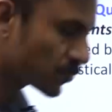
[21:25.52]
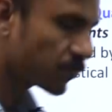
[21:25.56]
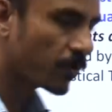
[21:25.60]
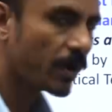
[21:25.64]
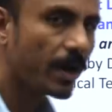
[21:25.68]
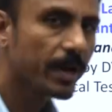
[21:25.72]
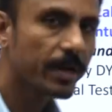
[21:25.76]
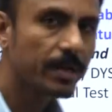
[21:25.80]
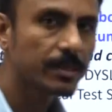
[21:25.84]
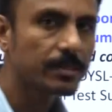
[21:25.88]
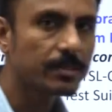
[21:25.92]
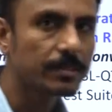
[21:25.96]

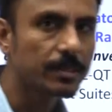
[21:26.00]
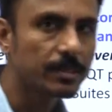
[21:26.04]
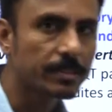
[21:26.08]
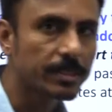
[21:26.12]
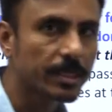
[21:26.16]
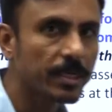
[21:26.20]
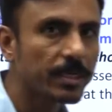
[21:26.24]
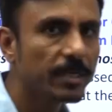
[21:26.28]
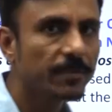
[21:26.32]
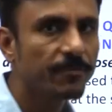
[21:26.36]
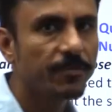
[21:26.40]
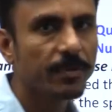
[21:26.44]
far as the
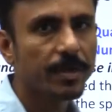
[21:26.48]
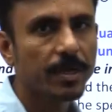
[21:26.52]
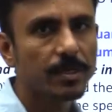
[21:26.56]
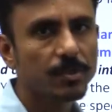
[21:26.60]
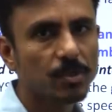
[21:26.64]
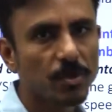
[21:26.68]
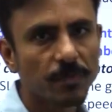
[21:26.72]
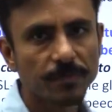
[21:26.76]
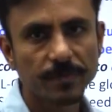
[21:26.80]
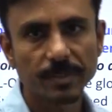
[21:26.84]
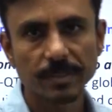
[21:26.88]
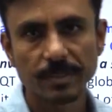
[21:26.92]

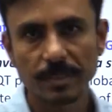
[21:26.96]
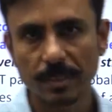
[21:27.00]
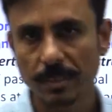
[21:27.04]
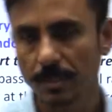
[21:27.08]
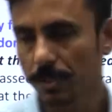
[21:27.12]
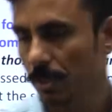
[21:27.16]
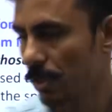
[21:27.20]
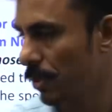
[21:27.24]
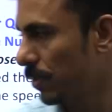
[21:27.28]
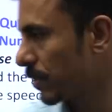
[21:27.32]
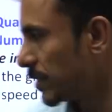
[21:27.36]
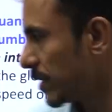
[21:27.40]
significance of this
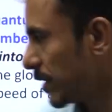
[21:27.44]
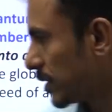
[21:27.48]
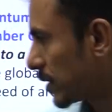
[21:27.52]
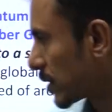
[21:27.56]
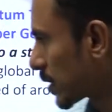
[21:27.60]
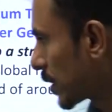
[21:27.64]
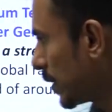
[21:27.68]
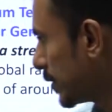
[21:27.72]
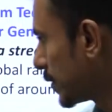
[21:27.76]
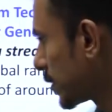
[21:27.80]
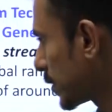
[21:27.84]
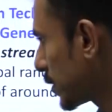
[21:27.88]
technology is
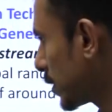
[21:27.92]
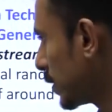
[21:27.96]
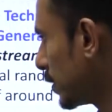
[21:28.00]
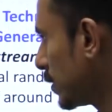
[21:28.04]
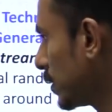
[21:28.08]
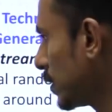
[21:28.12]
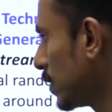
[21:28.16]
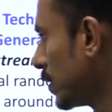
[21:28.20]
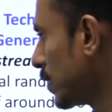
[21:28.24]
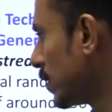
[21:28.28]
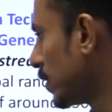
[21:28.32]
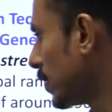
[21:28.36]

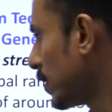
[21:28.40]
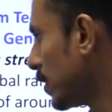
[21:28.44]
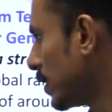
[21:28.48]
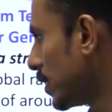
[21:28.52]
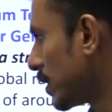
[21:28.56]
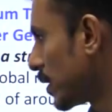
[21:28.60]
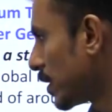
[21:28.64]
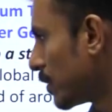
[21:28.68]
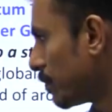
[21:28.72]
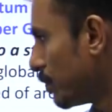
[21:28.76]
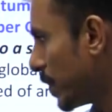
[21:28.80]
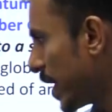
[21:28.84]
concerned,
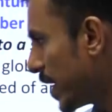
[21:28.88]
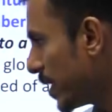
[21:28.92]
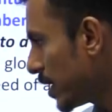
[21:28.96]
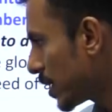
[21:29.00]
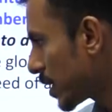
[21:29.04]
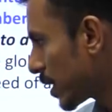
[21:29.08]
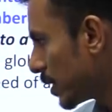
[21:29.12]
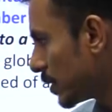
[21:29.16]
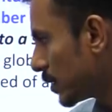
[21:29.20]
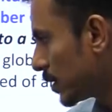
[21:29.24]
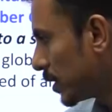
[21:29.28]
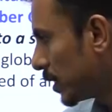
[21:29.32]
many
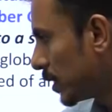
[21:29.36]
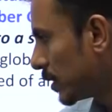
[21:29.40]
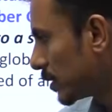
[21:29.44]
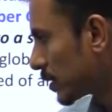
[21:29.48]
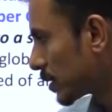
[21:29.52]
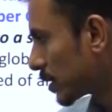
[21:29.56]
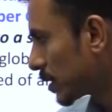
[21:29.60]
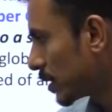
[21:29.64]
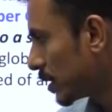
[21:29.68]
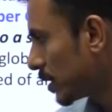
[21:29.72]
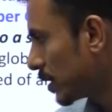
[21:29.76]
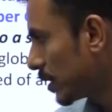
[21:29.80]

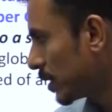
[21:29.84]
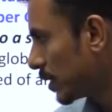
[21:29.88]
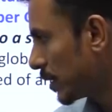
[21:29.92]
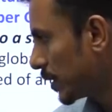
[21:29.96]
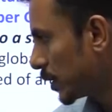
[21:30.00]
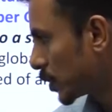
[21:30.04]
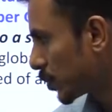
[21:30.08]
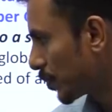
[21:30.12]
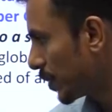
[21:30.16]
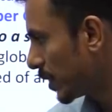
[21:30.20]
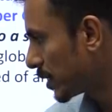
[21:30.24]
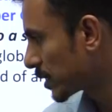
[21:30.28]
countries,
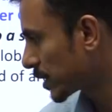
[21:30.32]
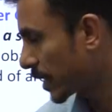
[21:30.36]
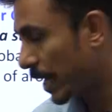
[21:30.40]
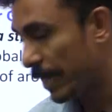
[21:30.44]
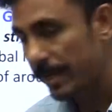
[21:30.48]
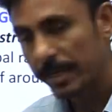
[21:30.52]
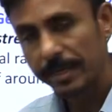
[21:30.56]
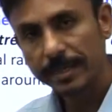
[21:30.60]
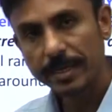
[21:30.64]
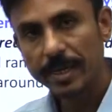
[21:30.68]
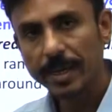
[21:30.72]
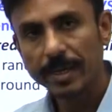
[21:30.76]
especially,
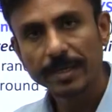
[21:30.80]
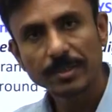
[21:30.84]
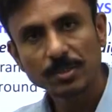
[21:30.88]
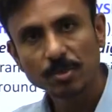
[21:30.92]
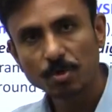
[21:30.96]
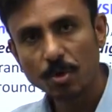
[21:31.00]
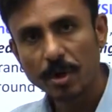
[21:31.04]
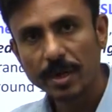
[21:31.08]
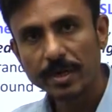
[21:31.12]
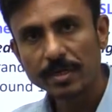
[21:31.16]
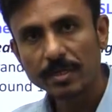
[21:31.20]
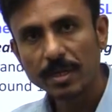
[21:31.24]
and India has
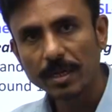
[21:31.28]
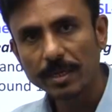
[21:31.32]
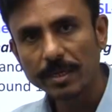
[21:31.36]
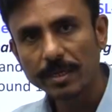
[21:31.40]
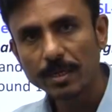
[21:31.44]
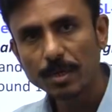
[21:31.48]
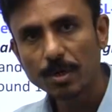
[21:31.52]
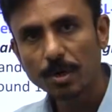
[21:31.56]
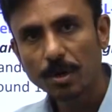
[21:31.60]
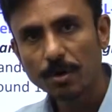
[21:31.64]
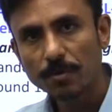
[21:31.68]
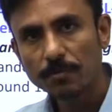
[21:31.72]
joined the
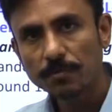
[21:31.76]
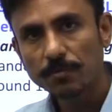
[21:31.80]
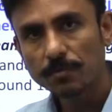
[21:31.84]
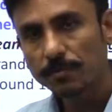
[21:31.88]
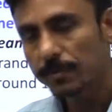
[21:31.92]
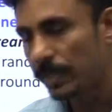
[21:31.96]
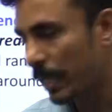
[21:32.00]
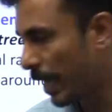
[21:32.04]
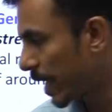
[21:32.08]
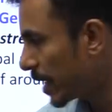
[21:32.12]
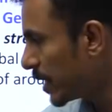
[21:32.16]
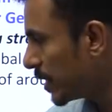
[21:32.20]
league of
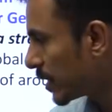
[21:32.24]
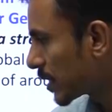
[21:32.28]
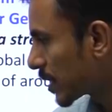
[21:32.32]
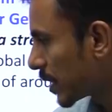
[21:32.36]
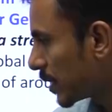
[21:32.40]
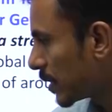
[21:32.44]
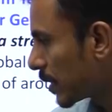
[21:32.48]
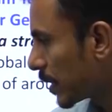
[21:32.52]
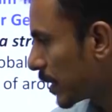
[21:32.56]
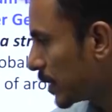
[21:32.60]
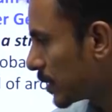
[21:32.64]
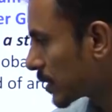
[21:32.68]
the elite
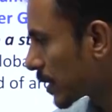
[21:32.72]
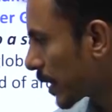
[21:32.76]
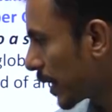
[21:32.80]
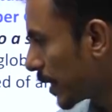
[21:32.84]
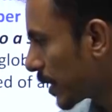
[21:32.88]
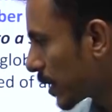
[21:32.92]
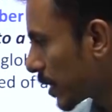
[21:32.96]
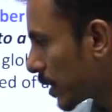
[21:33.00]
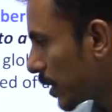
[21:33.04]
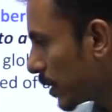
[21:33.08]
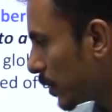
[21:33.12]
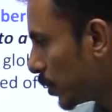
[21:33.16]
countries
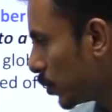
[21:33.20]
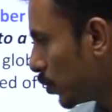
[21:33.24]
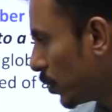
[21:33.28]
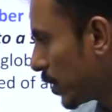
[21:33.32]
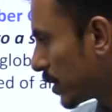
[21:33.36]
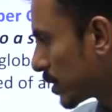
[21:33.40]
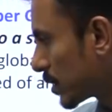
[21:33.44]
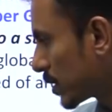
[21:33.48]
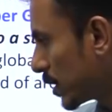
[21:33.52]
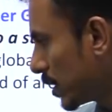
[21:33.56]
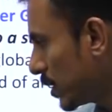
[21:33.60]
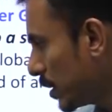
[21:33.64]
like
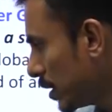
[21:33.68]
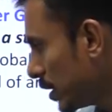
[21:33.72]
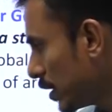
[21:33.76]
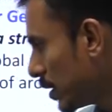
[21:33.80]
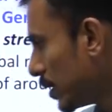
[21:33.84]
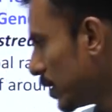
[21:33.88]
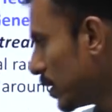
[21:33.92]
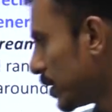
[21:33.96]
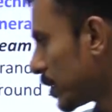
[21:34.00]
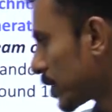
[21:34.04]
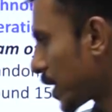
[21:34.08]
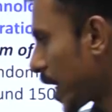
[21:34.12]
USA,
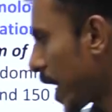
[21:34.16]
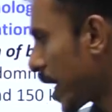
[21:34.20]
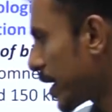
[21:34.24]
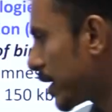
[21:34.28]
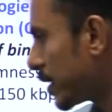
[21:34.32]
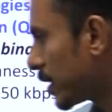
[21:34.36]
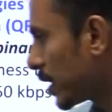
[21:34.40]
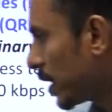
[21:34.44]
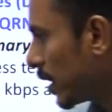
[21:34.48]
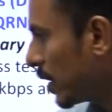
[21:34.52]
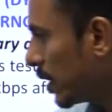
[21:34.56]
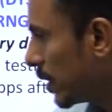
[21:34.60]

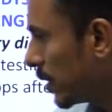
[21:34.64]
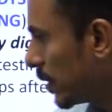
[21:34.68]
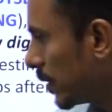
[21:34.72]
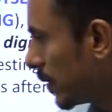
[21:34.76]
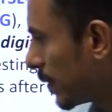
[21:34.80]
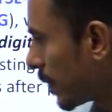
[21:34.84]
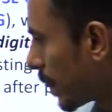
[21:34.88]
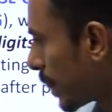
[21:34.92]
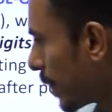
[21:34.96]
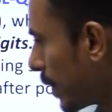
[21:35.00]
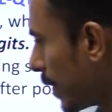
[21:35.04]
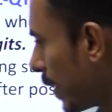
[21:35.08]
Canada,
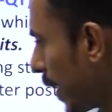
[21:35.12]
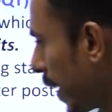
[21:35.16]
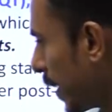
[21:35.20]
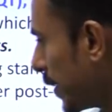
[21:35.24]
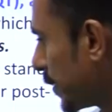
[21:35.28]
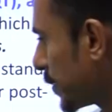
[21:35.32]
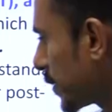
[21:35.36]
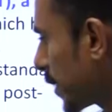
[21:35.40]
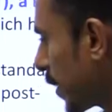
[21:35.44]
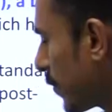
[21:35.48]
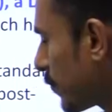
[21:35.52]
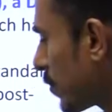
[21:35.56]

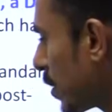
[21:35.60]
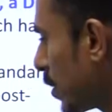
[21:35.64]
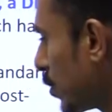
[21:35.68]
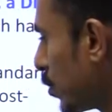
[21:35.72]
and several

# # # #

● **Exercise**
With the pictures removed, set down the entire listing exactly.

● **Response**
[21:25.52]
[21:25.56]
[21:25.60]
[21:25.64]
[21:25.68]
[21:25.72]
[21:25.76]
[21:25.80]
[21:25.84]
[21:25.88]
[21:25.92]
[21:25.96]

[21:26.00]
[21:26.04]
[21:26.08]
[21:26.12]
[21:26.16]
[21:26.20]
[21:26.24]
[21:26.28]
[21:26.32]
[21:26.36]
[21:26.40]
[21:26.44]
far as the
[21:26.48]
[21:26.52]
[21:26.56]
[21:26.60]
[21:26.64]
[21:26.68]
[21:26.72]
[21:26.76]
[21:26.80]
[21:26.84]
[21:26.88]
[21:26.92]

[21:26.96]
[21:27.00]
[21:27.04]
[21:27.08]
[21:27.12]
[21:27.16]
[21:27.20]
[21:27.24]
[21:27.28]
[21:27.32]
[21:27.36]
[21:27.40]
significance of this
[21:27.44]
[21:27.48]
[21:27.52]
[21:27.56]
[21:27.60]
[21:27.64]
[21:27.68]
[21:27.72]
[21:27.76]
[21:27.80]
[21:27.84]
[21:27.88]
technology is
[21:27.92]
[21:27.96]
[21:28.00]
[21:28.04]
[21:28.08]
[21:28.12]
[21:28.16]
[21:28.20]
[21:28.24]
[21:28.28]
[21:28.32]
[21:28.36]

[21:28.40]
[21:28.44]
[21:28.48]
[21:28.52]
[21:28.56]
[21:28.60]
[21:28.64]
[21:28.68]
[21:28.72]
[21:28.76]
[21:28.80]
[21:28.84]
concerned,
[21:28.88]
[21:28.92]
[21:28.96]
[21:29.00]
[21:29.04]
[21:29.08]
[21:29.12]
[21:29.16]
[21:29.20]
[21:29.24]
[21:29.28]
[21:29.32]
many
[21:29.36]
[21:29.40]
[21:29.44]
[21:29.48]
[21:29.52]
[21:29.56]
[21:29.60]
[21:29.64]
[21:29.68]
[21:29.72]
[21:29.76]
[21:29.80]

[21:29.84]
[21:29.88]
[21:29.92]
[21:29.96]
[21:30.00]
[21:30.04]
[21:30.08]
[21:30.12]
[21:30.16]
[21:30.20]
[21:30.24]
[21:30.28]
countries,
[21:30.32]
[21:30.36]
[21:30.40]
[21:30.44]
[21:30.48]
[21:30.52]
[21:30.56]
[21:30.60]
[21:30.64]
[21:30.68]
[21:30.72]
[21:30.76]
especially,
[21:30.80]
[21:30.84]
[21:30.88]
[21:30.92]
[21:30.96]
[21:31.00]
[21:31.04]
[21:31.08]
[21:31.12]
[21:31.16]
[21:31.20]
[21:31.24]
and India has
[21:31.28]
[21:31.32]
[21:31.36]
[21:31.40]
[21:31.44]
[21:31.48]
[21:31.52]
[21:31.56]
[21:31.60]
[21:31.64]
[21:31.68]
[21:31.72]
joined the
[21:31.76]
[21:31.80]
[21:31.84]
[21:31.88]
[21:31.92]
[21:31.96]
[21:32.00]
[21:32.04]
[21:32.08]
[21:32.12]
[21:32.16]
[21:32.20]
league of
[21:32.24]
[21:32.28]
[21:32.32]
[21:32.36]
[21:32.40]
[21:32.44]
[21:32.48]
[21:32.52]
[21:32.56]
[21:32.60]
[21:32.64]
[21:32.68]
the elite
[21:32.72]
[21:32.76]
[21:32.80]
[21:32.84]
[21:32.88]
[21:32.92]
[21:32.96]
[21:33.00]
[21:33.04]
[21:33.08]
[21:33.12]
[21:33.16]
countries
[21:33.20]
[21:33.24]
[21:33.28]
[21:33.32]
[21:33.36]
[21:33.40]
[21:33.44]
[21:33.48]
[21:33.52]
[21:33.56]
[21:33.60]
[21:33.64]
like
[21:33.68]
[21:33.72]
[21:33.76]
[21:33.80]
[21:33.84]
[21:33.88]
[21:33.92]
[21:33.96]
[21:34.00]
[21:34.04]
[21:34.08]
[21:34.12]
USA,
[21:34.16]
[21:34.20]
[21:34.24]
[21:34.28]
[21:34.32]
[21:34.36]
[21:34.40]
[21:34.44]
[21:34.48]
[21:34.52]
[21:34.56]
[21:34.60]

[21:34.64]
[21:34.68]
[21:34.72]
[21:34.76]
[21:34.80]
[21:34.84]
[21:34.88]
[21:34.92]
[21:34.96]
[21:35.00]
[21:35.04]
[21:35.08]
Canada,
[21:35.12]
[21:35.16]
[21:35.20]
[21:35.24]
[21:35.28]
[21:35.32]
[21:35.36]
[21:35.40]
[21:35.44]
[21:35.48]
[21:35.52]
[21:35.56]

[21:35.60]
[21:35.64]
[21:35.68]
[21:35.72]
and several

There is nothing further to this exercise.